Patients with ulcerative colitis (UC), a form of inflammatory bowel disease, have chronic inflammation of the intestine caused by dysfunctional immune responses and disruption of the colon’s epithelial cell lining.
In previous studies, Michael Rosen, M.D., MSCI, assistant professor of Pediatrics, and colleagues demonstrated increased levels of activated STAT6 – a protein that participates in immune cell signaling – in the intestines of children with UC. Now, they have explored the role of STAT6 in UC using a mouse model that mimics the immunological characteristics of the human disease. They induced colitis in wild-type (normal) mice and in mice missing STAT6. The STAT6-deficient mice had reduced colitis compared to wild-type, and had improvements in weight, colon length and histopathology. The STAT6-deficient mice also had reduced expression of an epithelium-disrupting protein (claudin-2) and of factors that induce “Th2”-type immune responses.

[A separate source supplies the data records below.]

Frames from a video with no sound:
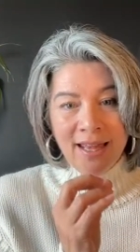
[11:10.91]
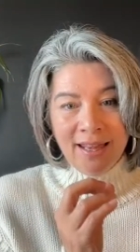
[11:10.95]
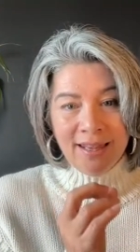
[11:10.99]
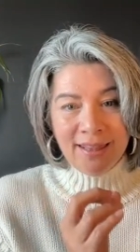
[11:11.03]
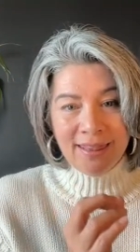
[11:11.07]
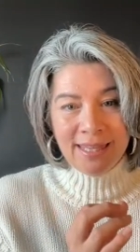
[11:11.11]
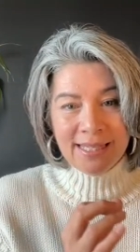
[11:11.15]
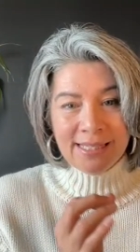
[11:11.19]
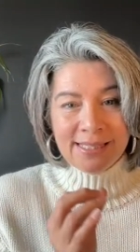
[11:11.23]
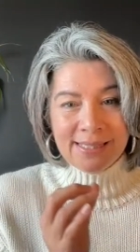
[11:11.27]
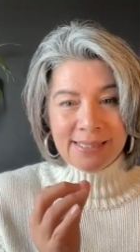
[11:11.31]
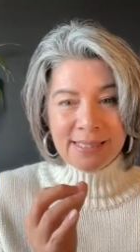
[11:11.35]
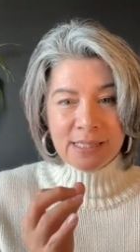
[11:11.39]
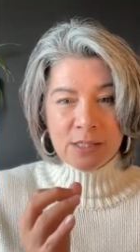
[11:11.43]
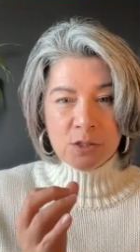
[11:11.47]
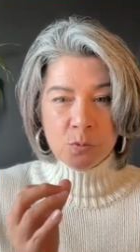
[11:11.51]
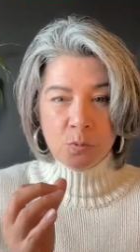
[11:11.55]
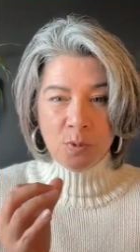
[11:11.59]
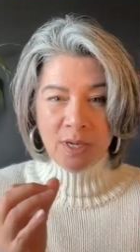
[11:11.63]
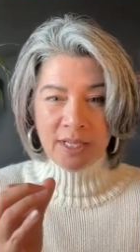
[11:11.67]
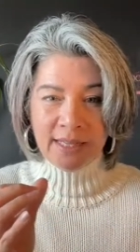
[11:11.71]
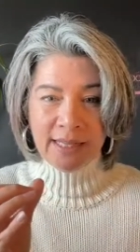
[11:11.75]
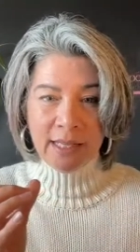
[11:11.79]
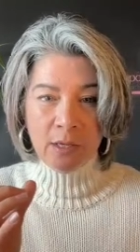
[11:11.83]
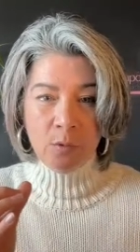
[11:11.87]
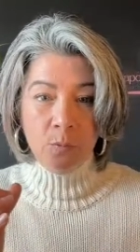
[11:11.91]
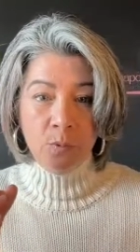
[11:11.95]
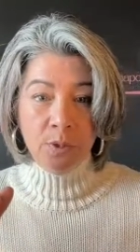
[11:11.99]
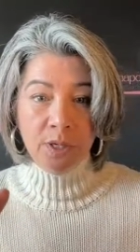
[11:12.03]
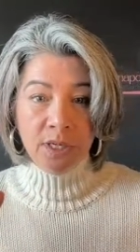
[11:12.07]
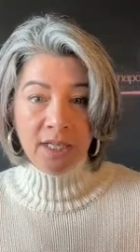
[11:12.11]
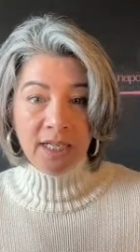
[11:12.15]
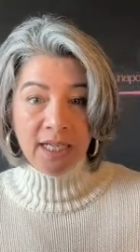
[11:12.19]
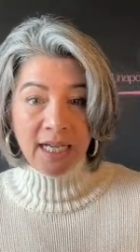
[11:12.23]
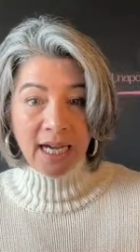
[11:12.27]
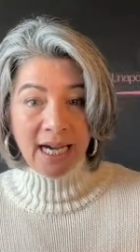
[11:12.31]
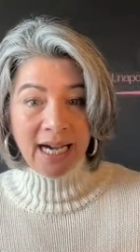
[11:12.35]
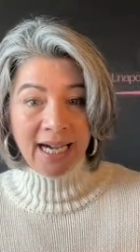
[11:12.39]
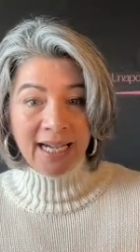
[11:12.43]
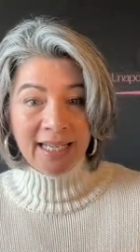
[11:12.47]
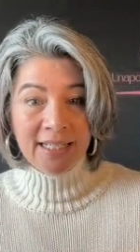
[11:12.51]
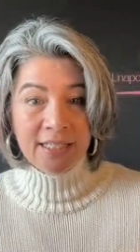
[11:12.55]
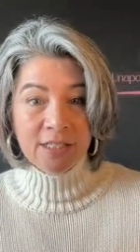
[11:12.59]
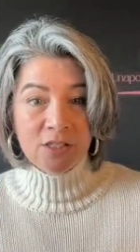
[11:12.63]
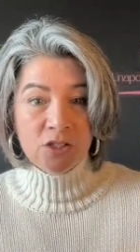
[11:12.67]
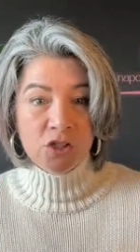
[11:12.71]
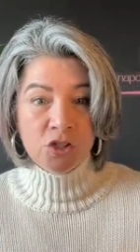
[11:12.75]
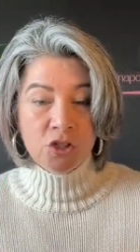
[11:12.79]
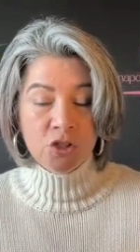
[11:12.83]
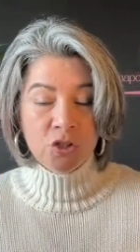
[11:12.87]
this is what they were
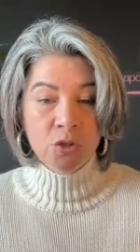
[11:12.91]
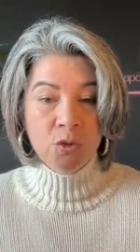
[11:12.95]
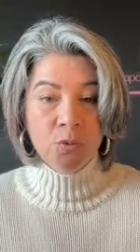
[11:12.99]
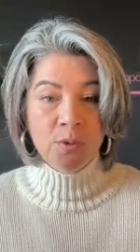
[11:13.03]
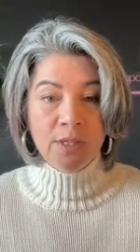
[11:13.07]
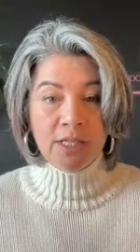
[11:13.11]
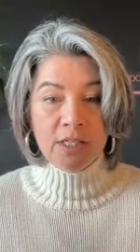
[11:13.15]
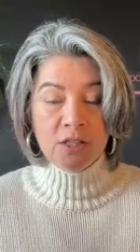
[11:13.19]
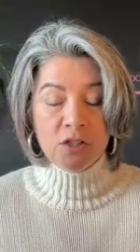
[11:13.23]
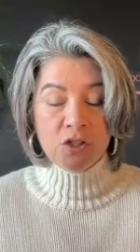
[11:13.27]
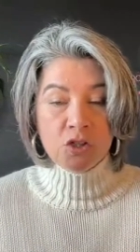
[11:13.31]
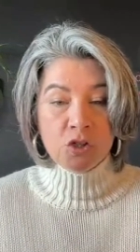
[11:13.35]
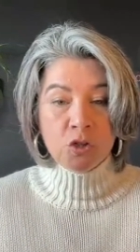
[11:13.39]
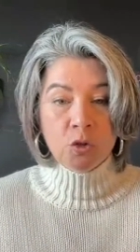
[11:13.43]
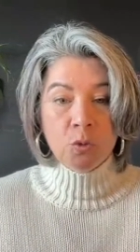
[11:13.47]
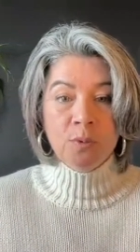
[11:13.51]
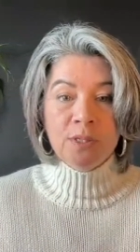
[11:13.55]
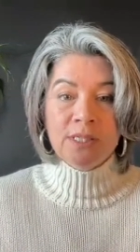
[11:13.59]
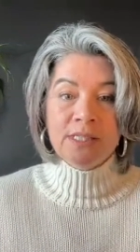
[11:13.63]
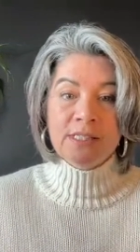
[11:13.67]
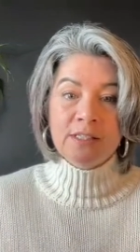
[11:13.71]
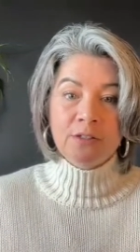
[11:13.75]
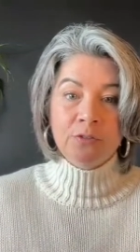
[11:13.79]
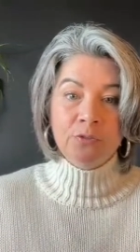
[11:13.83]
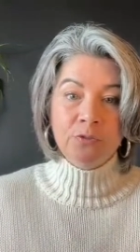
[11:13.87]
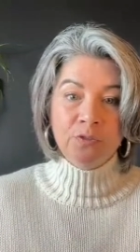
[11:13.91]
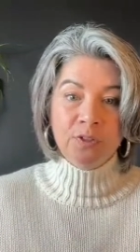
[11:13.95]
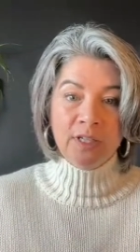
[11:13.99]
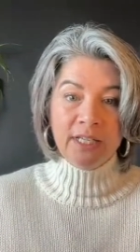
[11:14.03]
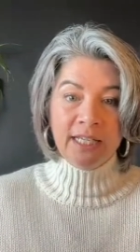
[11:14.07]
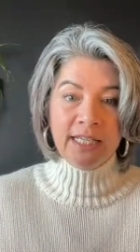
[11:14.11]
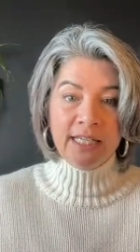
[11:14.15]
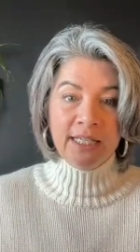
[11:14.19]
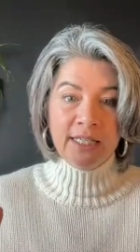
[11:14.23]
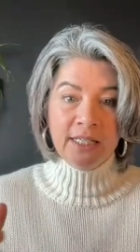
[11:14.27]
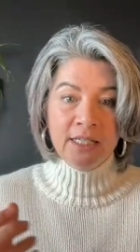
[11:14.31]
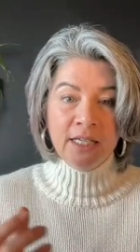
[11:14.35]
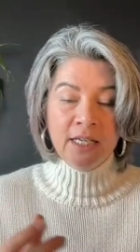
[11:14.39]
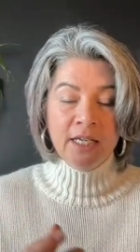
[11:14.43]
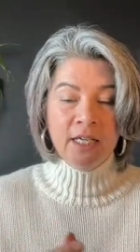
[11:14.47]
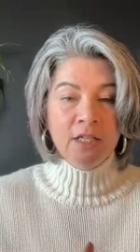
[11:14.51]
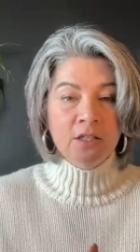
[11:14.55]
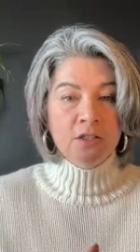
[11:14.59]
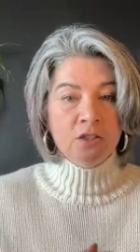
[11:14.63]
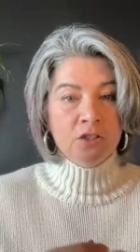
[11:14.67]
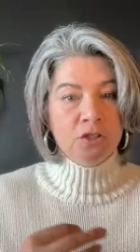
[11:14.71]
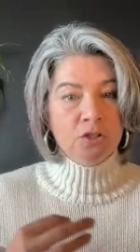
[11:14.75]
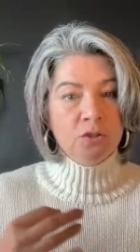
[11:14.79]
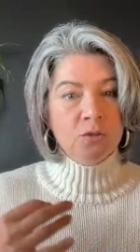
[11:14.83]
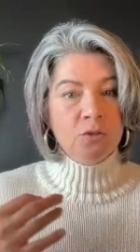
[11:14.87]
guided to intuitively
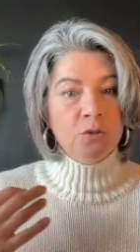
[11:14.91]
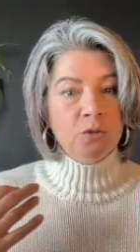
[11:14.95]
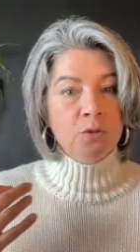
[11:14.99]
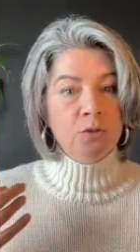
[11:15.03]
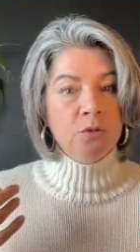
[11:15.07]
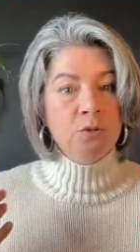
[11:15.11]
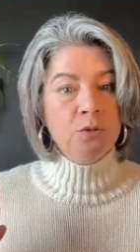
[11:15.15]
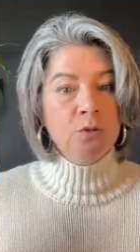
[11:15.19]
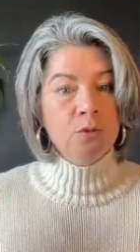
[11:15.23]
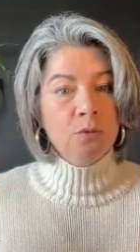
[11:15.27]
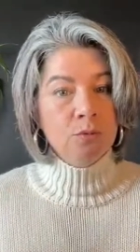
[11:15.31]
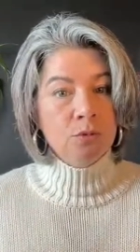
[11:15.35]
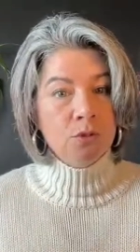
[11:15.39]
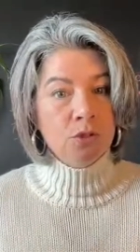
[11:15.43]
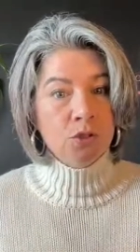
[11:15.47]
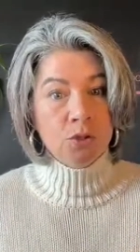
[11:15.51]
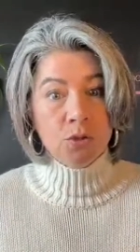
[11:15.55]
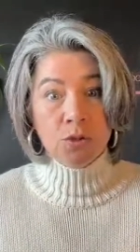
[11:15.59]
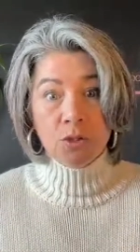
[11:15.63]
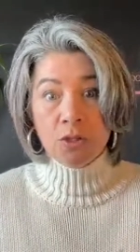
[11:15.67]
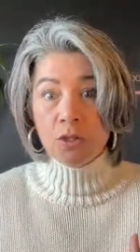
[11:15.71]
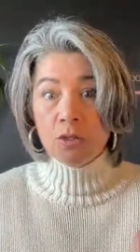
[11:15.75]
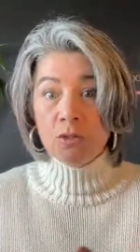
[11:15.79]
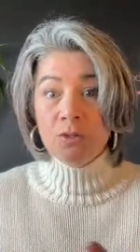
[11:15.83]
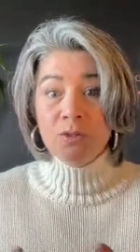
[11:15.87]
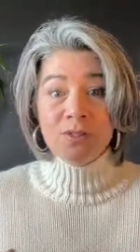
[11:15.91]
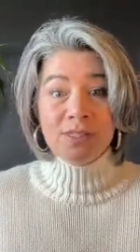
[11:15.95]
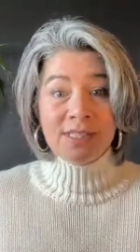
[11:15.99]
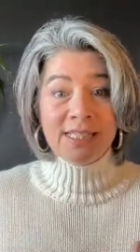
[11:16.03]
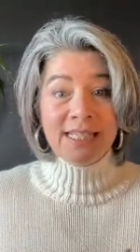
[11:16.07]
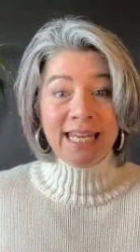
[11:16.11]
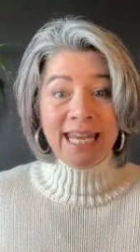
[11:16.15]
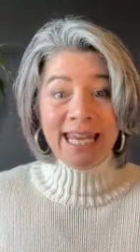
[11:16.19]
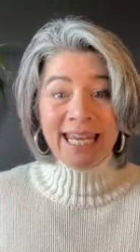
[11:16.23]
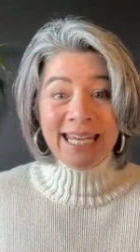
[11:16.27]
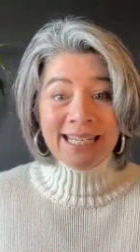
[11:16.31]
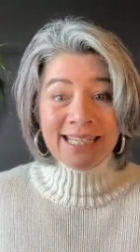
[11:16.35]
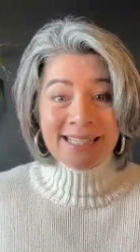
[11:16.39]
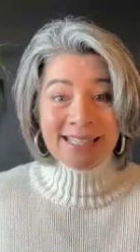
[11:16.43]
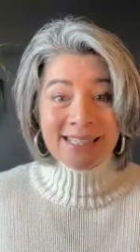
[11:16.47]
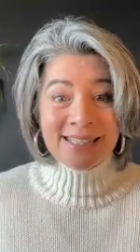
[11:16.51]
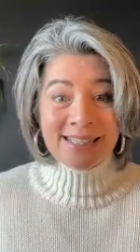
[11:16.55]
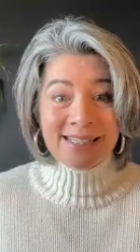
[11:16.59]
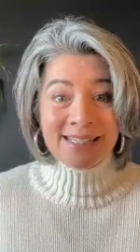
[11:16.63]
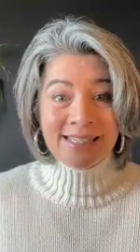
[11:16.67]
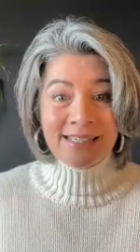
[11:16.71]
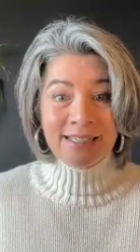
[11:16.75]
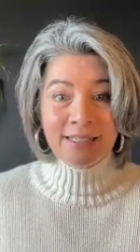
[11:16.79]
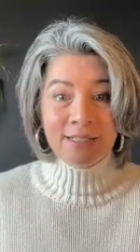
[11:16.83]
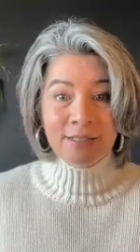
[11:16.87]
to use
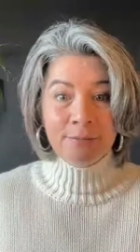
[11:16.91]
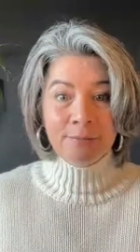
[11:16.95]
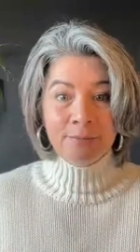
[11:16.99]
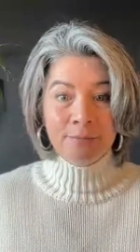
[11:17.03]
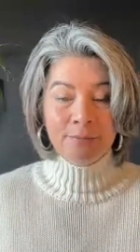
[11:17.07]
next,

The findings, reported Feb. 15 in the Journal of Immunology, implicate STAT6 in the pathogenesis of colitis in vivo and suggest that it may be a promising target for UC drug development.
This research was supported by grants from the National Institutes of Health (AT004821, HD061607) and by a Merit Review grant from the Department of Veterans Affairs, a North American Society for Pediatric Gastroenterology, Hepatology and Nutrition Foundation Award, a Vanderbilt Physician Scientist Development Award and the Vanderbilt Digestive Diseases Research Center (DK058404).